====== EXERCISE INPUT

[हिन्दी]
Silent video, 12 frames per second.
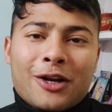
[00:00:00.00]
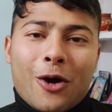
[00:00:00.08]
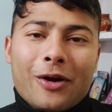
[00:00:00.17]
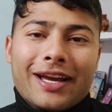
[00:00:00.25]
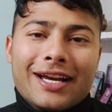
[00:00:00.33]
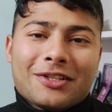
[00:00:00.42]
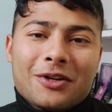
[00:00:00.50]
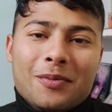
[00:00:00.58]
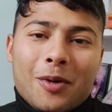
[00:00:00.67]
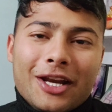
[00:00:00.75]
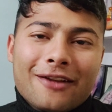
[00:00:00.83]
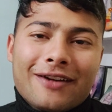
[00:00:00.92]
सो नाउ है
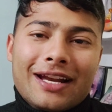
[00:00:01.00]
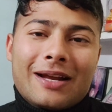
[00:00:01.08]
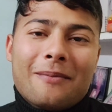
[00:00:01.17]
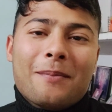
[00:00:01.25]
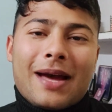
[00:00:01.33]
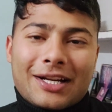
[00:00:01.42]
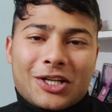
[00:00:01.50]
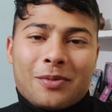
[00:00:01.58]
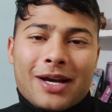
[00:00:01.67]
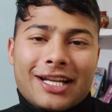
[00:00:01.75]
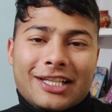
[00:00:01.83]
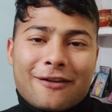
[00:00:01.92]
गुड मॉर्निंग वेलकम बैक टू
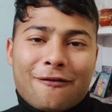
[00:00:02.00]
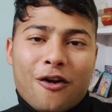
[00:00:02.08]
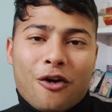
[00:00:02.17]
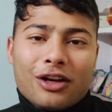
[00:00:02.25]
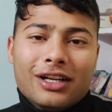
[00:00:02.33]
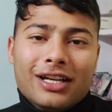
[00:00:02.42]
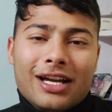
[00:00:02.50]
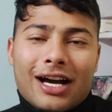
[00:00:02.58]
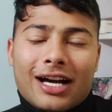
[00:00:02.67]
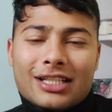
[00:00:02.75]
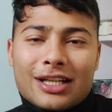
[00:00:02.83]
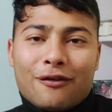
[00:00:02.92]
माय अदर व्लॉग
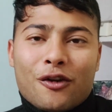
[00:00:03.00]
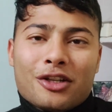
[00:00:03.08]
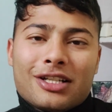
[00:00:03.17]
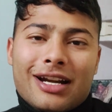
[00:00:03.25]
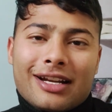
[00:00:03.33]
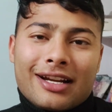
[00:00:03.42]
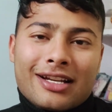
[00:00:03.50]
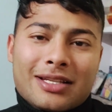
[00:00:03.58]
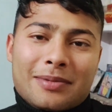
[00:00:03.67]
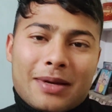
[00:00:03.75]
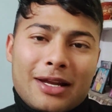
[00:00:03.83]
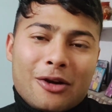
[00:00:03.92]
आज का व्लॉग स्टार्ट करने
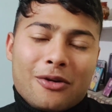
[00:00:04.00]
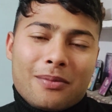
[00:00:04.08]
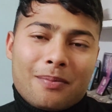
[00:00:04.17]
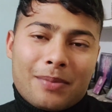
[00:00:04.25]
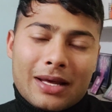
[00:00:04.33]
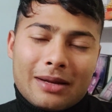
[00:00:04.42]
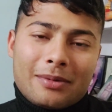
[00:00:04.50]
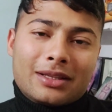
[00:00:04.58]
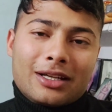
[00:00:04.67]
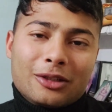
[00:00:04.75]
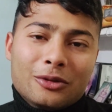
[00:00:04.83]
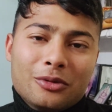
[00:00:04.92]
से पहले पहले
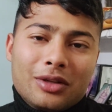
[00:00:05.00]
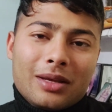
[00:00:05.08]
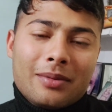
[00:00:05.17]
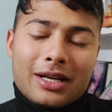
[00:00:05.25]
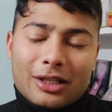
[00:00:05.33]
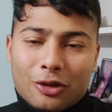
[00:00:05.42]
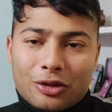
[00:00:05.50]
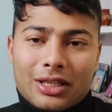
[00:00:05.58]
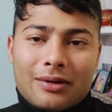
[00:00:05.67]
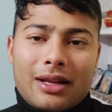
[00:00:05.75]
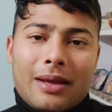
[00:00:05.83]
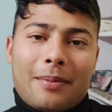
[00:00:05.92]
बता दूं कि मेरे दो
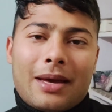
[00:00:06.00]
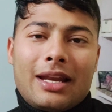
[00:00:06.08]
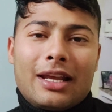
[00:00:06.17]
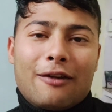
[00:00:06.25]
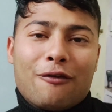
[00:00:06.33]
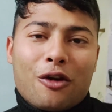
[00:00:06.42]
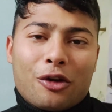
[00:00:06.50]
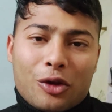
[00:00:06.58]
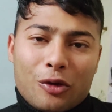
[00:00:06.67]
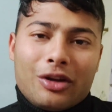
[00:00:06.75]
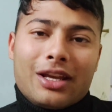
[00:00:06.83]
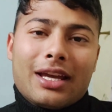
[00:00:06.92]
दिन के पहले के व्लॉग
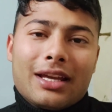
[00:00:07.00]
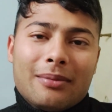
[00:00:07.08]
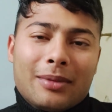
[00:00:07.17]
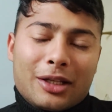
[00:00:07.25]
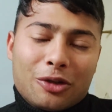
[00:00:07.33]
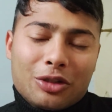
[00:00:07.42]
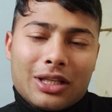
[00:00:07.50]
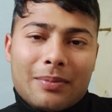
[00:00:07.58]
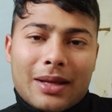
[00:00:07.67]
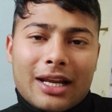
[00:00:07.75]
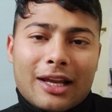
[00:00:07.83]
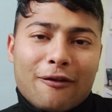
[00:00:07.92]
क्यों नहीं आए मेरे दो दिन
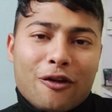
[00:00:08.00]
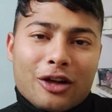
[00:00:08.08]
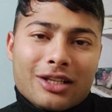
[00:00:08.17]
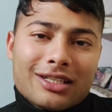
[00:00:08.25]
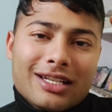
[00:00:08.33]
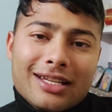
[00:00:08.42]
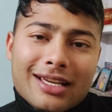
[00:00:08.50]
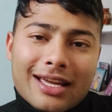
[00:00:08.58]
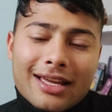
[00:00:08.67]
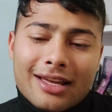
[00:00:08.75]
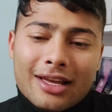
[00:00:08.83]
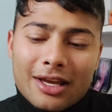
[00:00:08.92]
पहले के व्लॉग इसलिए नहीं
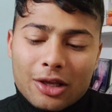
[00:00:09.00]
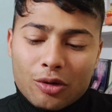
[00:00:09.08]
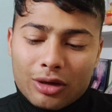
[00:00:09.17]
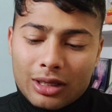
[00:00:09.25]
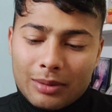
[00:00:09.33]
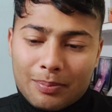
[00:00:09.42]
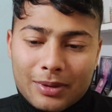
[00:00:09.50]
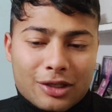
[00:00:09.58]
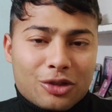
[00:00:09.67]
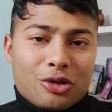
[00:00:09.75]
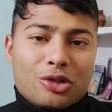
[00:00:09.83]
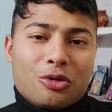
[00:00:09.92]
आए क्योंकि
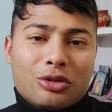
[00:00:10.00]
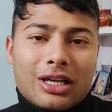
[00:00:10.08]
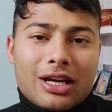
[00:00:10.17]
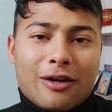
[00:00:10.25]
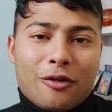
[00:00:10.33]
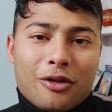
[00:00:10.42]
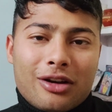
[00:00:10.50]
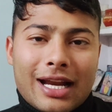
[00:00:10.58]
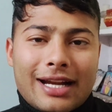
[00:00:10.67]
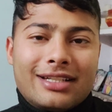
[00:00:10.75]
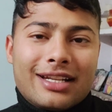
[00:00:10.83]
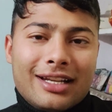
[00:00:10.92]
परसों जो था ना वो
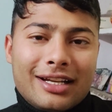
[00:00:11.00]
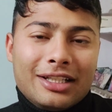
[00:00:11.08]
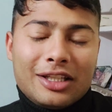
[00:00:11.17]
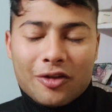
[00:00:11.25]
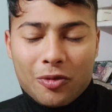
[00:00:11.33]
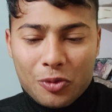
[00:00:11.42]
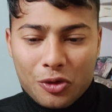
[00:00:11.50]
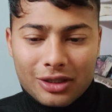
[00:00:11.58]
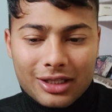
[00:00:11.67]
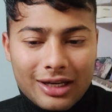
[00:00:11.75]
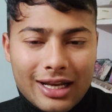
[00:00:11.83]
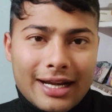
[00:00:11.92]
लाइट चली गई थी वो
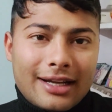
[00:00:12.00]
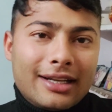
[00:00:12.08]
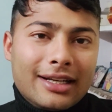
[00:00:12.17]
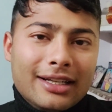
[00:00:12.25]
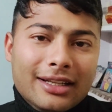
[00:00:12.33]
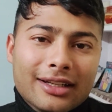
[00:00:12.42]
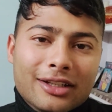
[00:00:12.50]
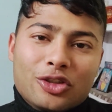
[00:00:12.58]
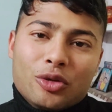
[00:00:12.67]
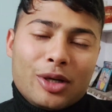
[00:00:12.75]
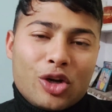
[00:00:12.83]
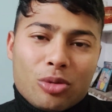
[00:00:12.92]
पूरे दिन लाइट नहीं आई
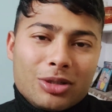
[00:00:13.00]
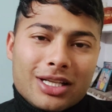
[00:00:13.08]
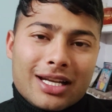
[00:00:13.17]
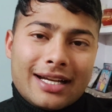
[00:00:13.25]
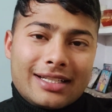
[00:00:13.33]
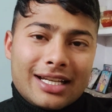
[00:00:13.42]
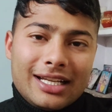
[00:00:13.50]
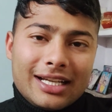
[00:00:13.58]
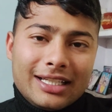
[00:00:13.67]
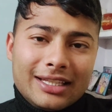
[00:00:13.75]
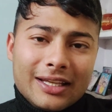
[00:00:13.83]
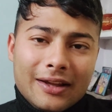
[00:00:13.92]
सुबह नौ बजे लाइट चली
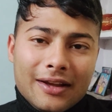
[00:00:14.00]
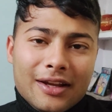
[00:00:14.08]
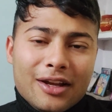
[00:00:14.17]
गई थी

============

__REQUIREMENT__:
A verbatim copy of the records above, without pictures, is required.

__REPLY TO THE TASK__:
[हिन्दी]
Silent video, 12 frames per second.
[00:00:00.00]
[00:00:00.08]
[00:00:00.17]
[00:00:00.25]
[00:00:00.33]
[00:00:00.42]
[00:00:00.50]
[00:00:00.58]
[00:00:00.67]
[00:00:00.75]
[00:00:00.83]
[00:00:00.92]
सो नाउ है
[00:00:01.00]
[00:00:01.08]
[00:00:01.17]
[00:00:01.25]
[00:00:01.33]
[00:00:01.42]
[00:00:01.50]
[00:00:01.58]
[00:00:01.67]
[00:00:01.75]
[00:00:01.83]
[00:00:01.92]
गुड मॉर्निंग वेलकम बैक टू
[00:00:02.00]
[00:00:02.08]
[00:00:02.17]
[00:00:02.25]
[00:00:02.33]
[00:00:02.42]
[00:00:02.50]
[00:00:02.58]
[00:00:02.67]
[00:00:02.75]
[00:00:02.83]
[00:00:02.92]
माय अदर व्लॉग
[00:00:03.00]
[00:00:03.08]
[00:00:03.17]
[00:00:03.25]
[00:00:03.33]
[00:00:03.42]
[00:00:03.50]
[00:00:03.58]
[00:00:03.67]
[00:00:03.75]
[00:00:03.83]
[00:00:03.92]
आज का व्लॉग स्टार्ट करने
[00:00:04.00]
[00:00:04.08]
[00:00:04.17]
[00:00:04.25]
[00:00:04.33]
[00:00:04.42]
[00:00:04.50]
[00:00:04.58]
[00:00:04.67]
[00:00:04.75]
[00:00:04.83]
[00:00:04.92]
से पहले पहले
[00:00:05.00]
[00:00:05.08]
[00:00:05.17]
[00:00:05.25]
[00:00:05.33]
[00:00:05.42]
[00:00:05.50]
[00:00:05.58]
[00:00:05.67]
[00:00:05.75]
[00:00:05.83]
[00:00:05.92]
बता दूं कि मेरे दो
[00:00:06.00]
[00:00:06.08]
[00:00:06.17]
[00:00:06.25]
[00:00:06.33]
[00:00:06.42]
[00:00:06.50]
[00:00:06.58]
[00:00:06.67]
[00:00:06.75]
[00:00:06.83]
[00:00:06.92]
दिन के पहले के व्लॉग
[00:00:07.00]
[00:00:07.08]
[00:00:07.17]
[00:00:07.25]
[00:00:07.33]
[00:00:07.42]
[00:00:07.50]
[00:00:07.58]
[00:00:07.67]
[00:00:07.75]
[00:00:07.83]
[00:00:07.92]
क्यों नहीं आए मेरे दो दिन
[00:00:08.00]
[00:00:08.08]
[00:00:08.17]
[00:00:08.25]
[00:00:08.33]
[00:00:08.42]
[00:00:08.50]
[00:00:08.58]
[00:00:08.67]
[00:00:08.75]
[00:00:08.83]
[00:00:08.92]
पहले के व्लॉग इसलिए नहीं
[00:00:09.00]
[00:00:09.08]
[00:00:09.17]
[00:00:09.25]
[00:00:09.33]
[00:00:09.42]
[00:00:09.50]
[00:00:09.58]
[00:00:09.67]
[00:00:09.75]
[00:00:09.83]
[00:00:09.92]
आए क्योंकि
[00:00:10.00]
[00:00:10.08]
[00:00:10.17]
[00:00:10.25]
[00:00:10.33]
[00:00:10.42]
[00:00:10.50]
[00:00:10.58]
[00:00:10.67]
[00:00:10.75]
[00:00:10.83]
[00:00:10.92]
परसों जो था ना वो
[00:00:11.00]
[00:00:11.08]
[00:00:11.17]
[00:00:11.25]
[00:00:11.33]
[00:00:11.42]
[00:00:11.50]
[00:00:11.58]
[00:00:11.67]
[00:00:11.75]
[00:00:11.83]
[00:00:11.92]
लाइट चली गई थी वो
[00:00:12.00]
[00:00:12.08]
[00:00:12.17]
[00:00:12.25]
[00:00:12.33]
[00:00:12.42]
[00:00:12.50]
[00:00:12.58]
[00:00:12.67]
[00:00:12.75]
[00:00:12.83]
[00:00:12.92]
पूरे दिन लाइट नहीं आई
[00:00:13.00]
[00:00:13.08]
[00:00:13.17]
[00:00:13.25]
[00:00:13.33]
[00:00:13.42]
[00:00:13.50]
[00:00:13.58]
[00:00:13.67]
[00:00:13.75]
[00:00:13.83]
[00:00:13.92]
सुबह नौ बजे लाइट चली
[00:00:14.00]
[00:00:14.08]
[00:00:14.17]
गई थी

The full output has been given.